■ **Work instruction**
Exactly as they appear, transcribe the entries and skip any pictures.
** Opening Provided material block **
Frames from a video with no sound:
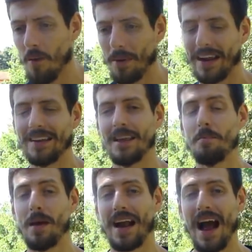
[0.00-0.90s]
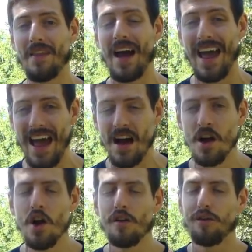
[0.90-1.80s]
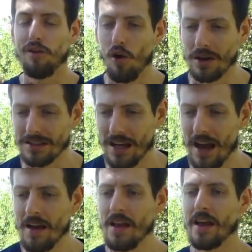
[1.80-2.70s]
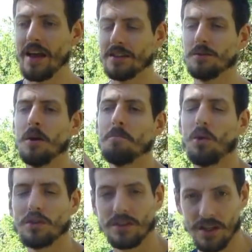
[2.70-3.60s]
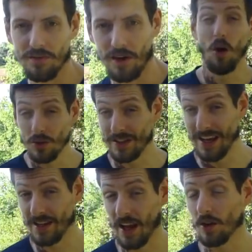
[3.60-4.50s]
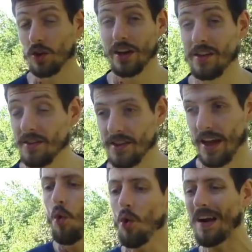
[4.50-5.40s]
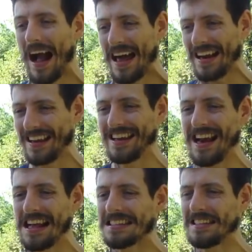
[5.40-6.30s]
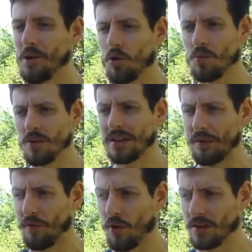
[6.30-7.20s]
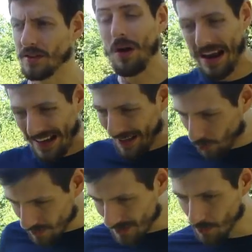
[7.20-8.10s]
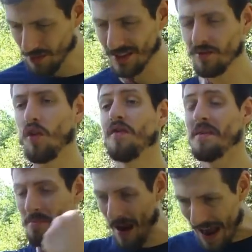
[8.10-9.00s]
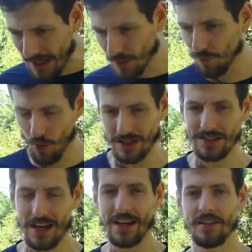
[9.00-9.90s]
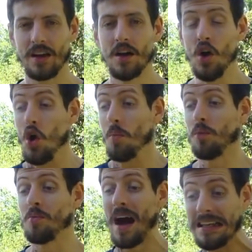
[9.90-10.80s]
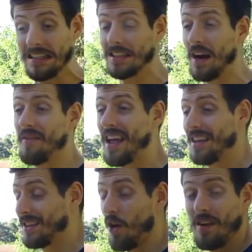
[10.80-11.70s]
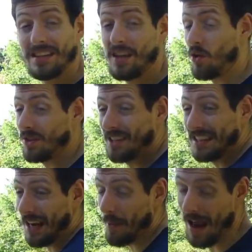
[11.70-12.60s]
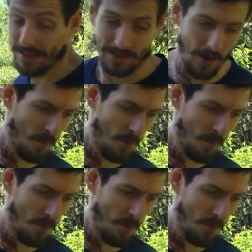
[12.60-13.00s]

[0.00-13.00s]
para quem tem pegada é força explosiva. Ou seja, o que, que, eu tô querendo dizer? O cara que nasceu com muita força, o cara que conseguiu desenvolver mais força ainda, por mais que talvez ele não consiga trabalhar tão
** Closing Provided material block **
■ **Answer section**
Frames from a video with no sound:
[0.00-0.90s]
[0.90-1.80s]
[1.80-2.70s]
[2.70-3.60s]
[3.60-4.50s]
[4.50-5.40s]
[5.40-6.30s]
[6.30-7.20s]
[7.20-8.10s]
[8.10-9.00s]
[9.00-9.90s]
[9.90-10.80s]
[10.80-11.70s]
[11.70-12.60s]
[12.60-13.00s]

[0.00-13.00s]
para quem tem pegada é força explosiva. Ou seja, o que, que, eu tô querendo dizer? O cara que nasceu com muita força, o cara que conseguiu desenvolver mais força ainda, por mais que talvez ele não consiga trabalhar tão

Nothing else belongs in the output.